Cambié de trabajo, y cuando trabajo, trabajo mucho. Pero ese trabajo (y redundo con conciencia) me ha cambiado la vida para bien.
Es cierto que muchos días, cuando abro los ojos, no sé dónde estoy y tengo que analizar en un microsegundo si me toca madrugar, si estoy en mi casa y puedo dormir más, o en algún hotel de Europa y toca ponerse en marcha antes del amanecer.
Pero esa incertidumbre del microsegundo no opaca para nada que ninguna de esas opciones me fastidia lo más mínimo.
Me gusta amanecer en los hoteles, saludar a los viajeros a los que acompaño en el desayuno, ponerme nerviosa cuando detecto que el que siempre llega tarde aún no bajó a desayunar y me va a tocar ponerme la careta de guía pesada que insiste en la necesidad de ser puntuales por el bien de todos.
Pero esa cara me dura poco porque es subirme al autobús, tomar el micrófono para explicar qué vamos a hacer ese día y todo mi universo interior se transforma.

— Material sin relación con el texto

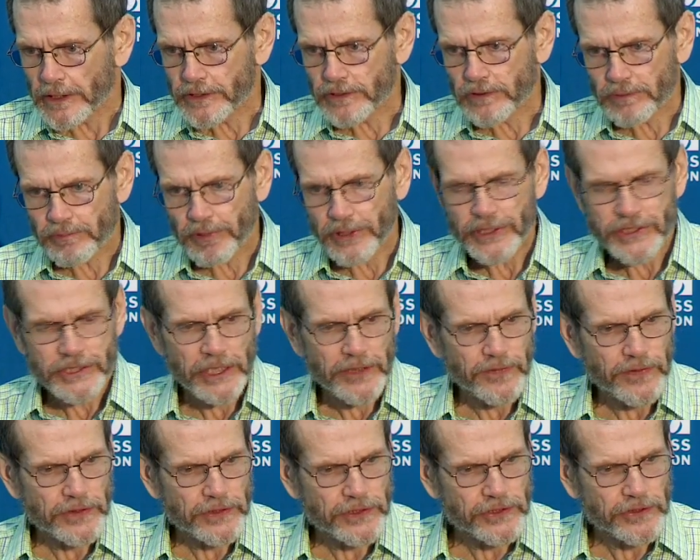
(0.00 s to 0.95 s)
to
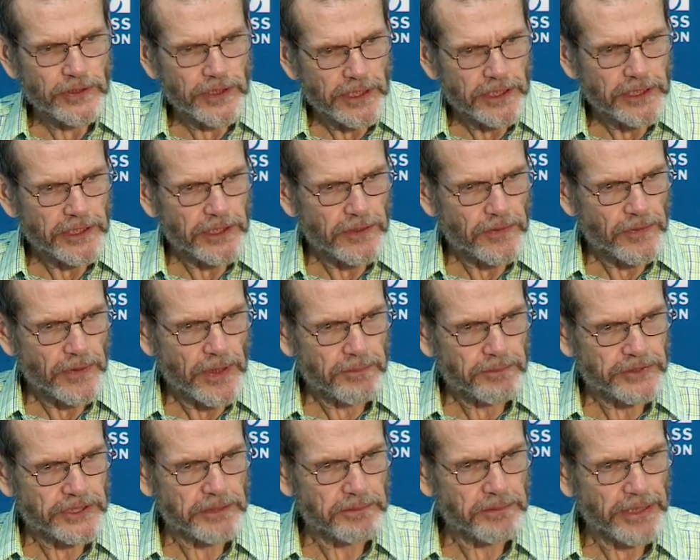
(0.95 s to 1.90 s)
appreciate this, you need to know
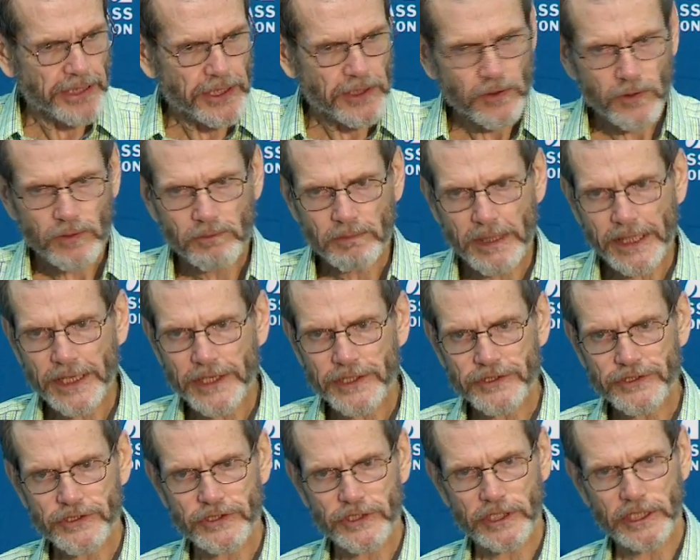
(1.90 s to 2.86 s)
I'm somebody who
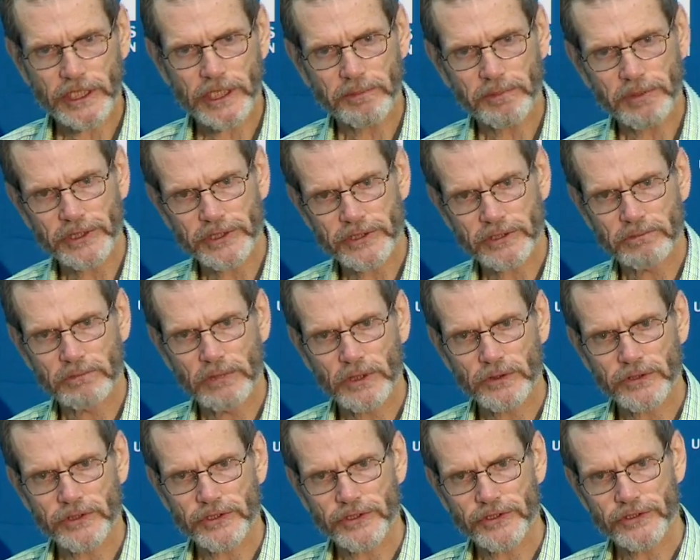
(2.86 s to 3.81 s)
manages to keep his
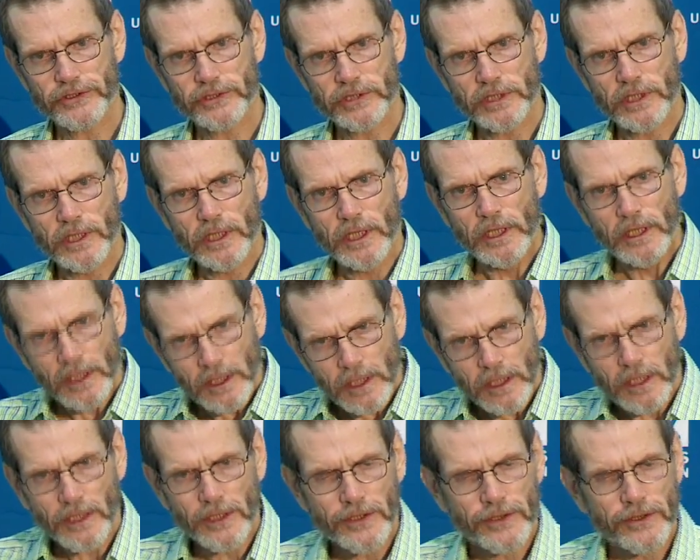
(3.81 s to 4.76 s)
emotions
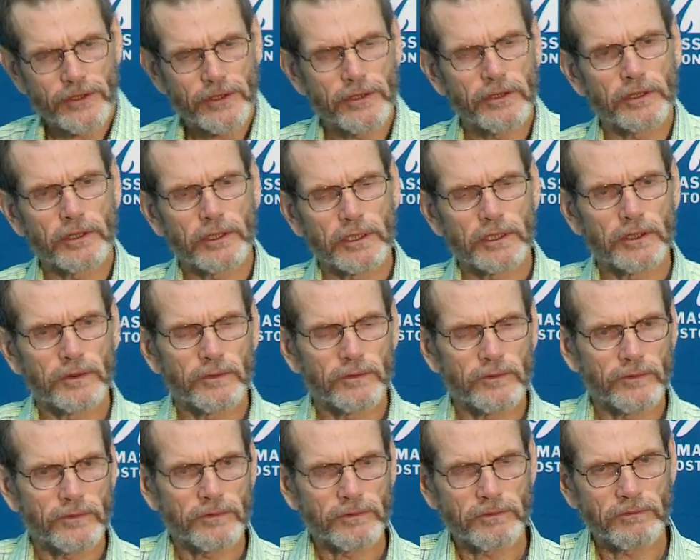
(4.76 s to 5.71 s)
under
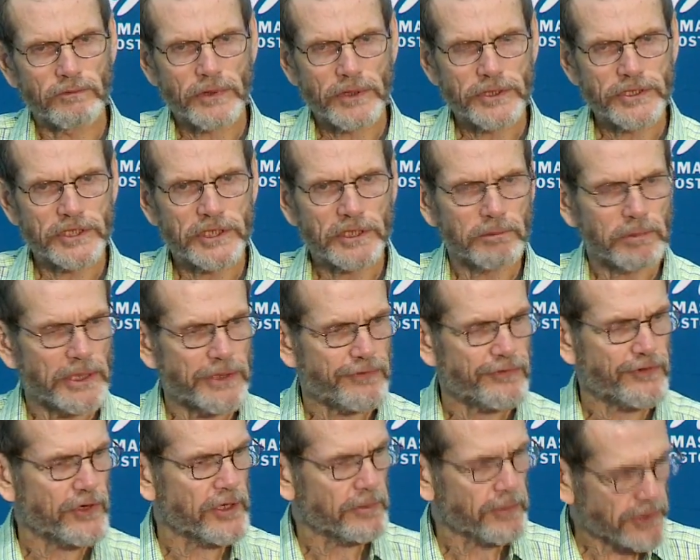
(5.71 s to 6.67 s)
reasonably
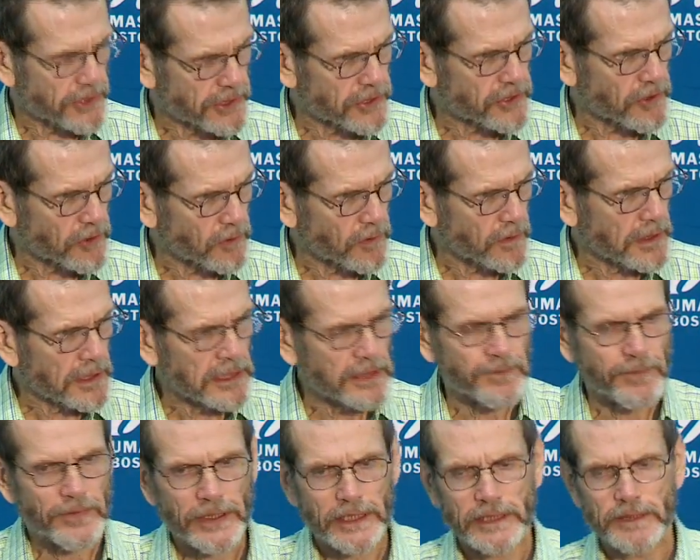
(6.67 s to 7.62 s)
firm
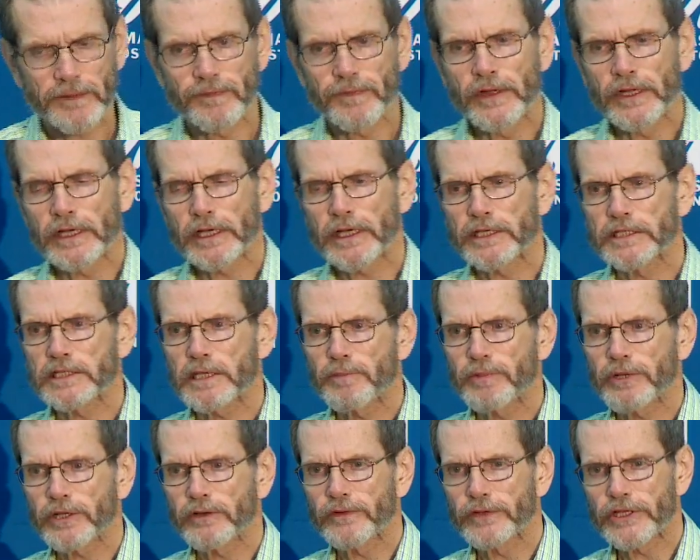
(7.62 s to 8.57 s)
control at
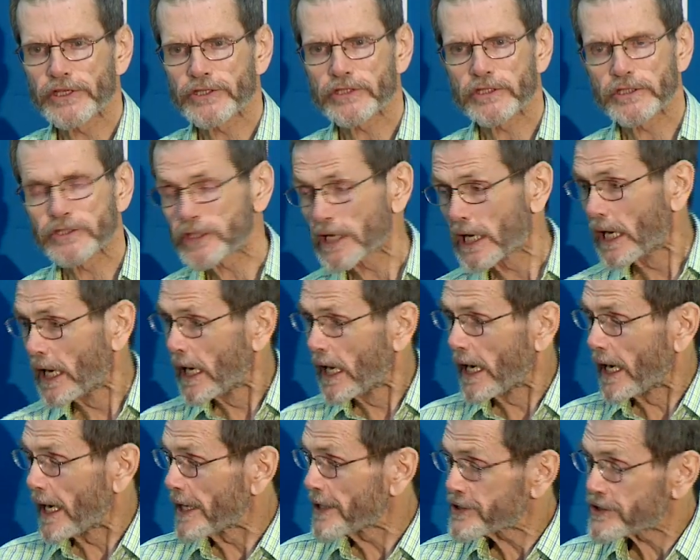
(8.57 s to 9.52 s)
something of a distance,
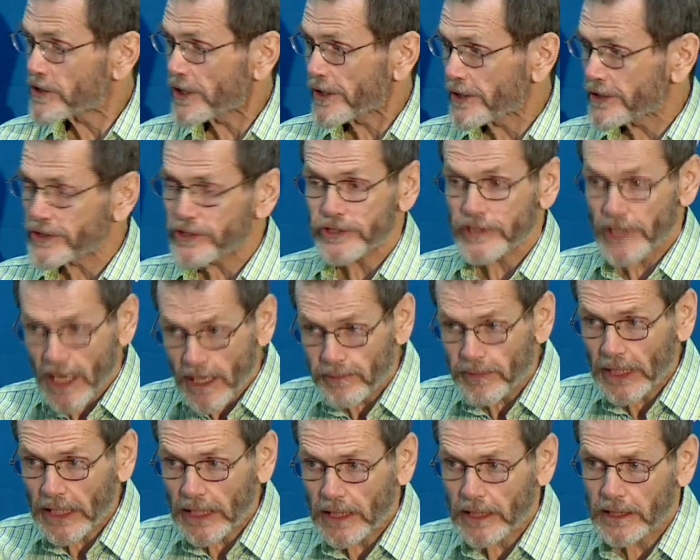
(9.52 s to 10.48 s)
I started
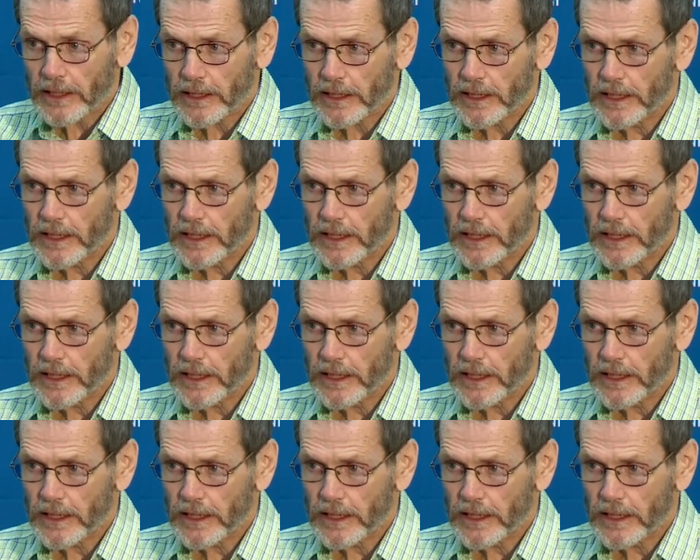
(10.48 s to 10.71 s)
sobbing.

Me siento feliz y no me pesan las horas en el autobús durante muchísimos kilómetros.
La ilusión de cada uno de los viajeros retroalimenta la mía porque estoy deseando ver sus caras cuando ven por primera vez, muy a lo lejos y pequeñísima, a la Torre Eiffel, y después cuando la fotografían mil veces desde el Bateau Mouche toda iluminada e imponente. Es tal el gozo en sus caras y en sus cuerpos que yo me siento una privilegiada por poder compartir sus sueños.
Lo mismo ocurre cuando los ves maravillados al ver la nieve por primera vez, cuando la tocan, porque en sus países de origen o directamente no hay nieve o está a tal altitud que no pueden subir por problemas de salud. Ver a hombres de 60 años con lágrimas en los ojos por tocar la nieve por primera vez en su vida es realmente una experiencia increíble.
Y en los periodos en los que no estoy trabajando ahora puedo disfrutar de mi ciudad, de pasear en horas que antes me amarraban a un horario y, sobretodo, me permite viajar (como si no viajase ahora bastante) a precios ultra baratos (eso sí, que no te pille un apagón general y te dejen varada en cualquier sitio).
Por eso este año he podido hacer lo que antes no hacía, visitar a Carmen a Tenerife, ir a Pinilla en primavera, llevarle el coche a Paula a Ibiza y disfrutar de la isla, sentime libre muy libre de hacer lo que me hace feliz.
Por eso hoy, mientras estoy tumbada en la arena de la playa de esta Isla tan bonita, he meditado y he querido valorar lo que tengo hoy. Quizás no tengo una pareja a mi lado que comparta estos viajes, no tengo dinero para ir a Costa Rica que es un sueño que tengo pendiente, pero tengo amigos por todos lados, mis compañeros guías, algunos de los chóferes que me han acompañado y que ahora son personas a las que aprecio de verdad, guías locales de muchas ciudades europeas que me reciben con cariño y con los que comparto momentos maravillosos que valoro.
Porque a veces no somos conscientes de que esto es la vida: vivir cada presente en su mismo momento, disfrutar cada bocado de comida nueva que pruebas por primera vez, aprender una palabra nueva en un idioma que nunca antes habías oído e investigar y conocer nuevas culturas para poder transmitirlas a los nuevos compañeros de viaje.
Cada tour que hago me siento más grande, más sabía, más llena y, sobretodo, más feliz.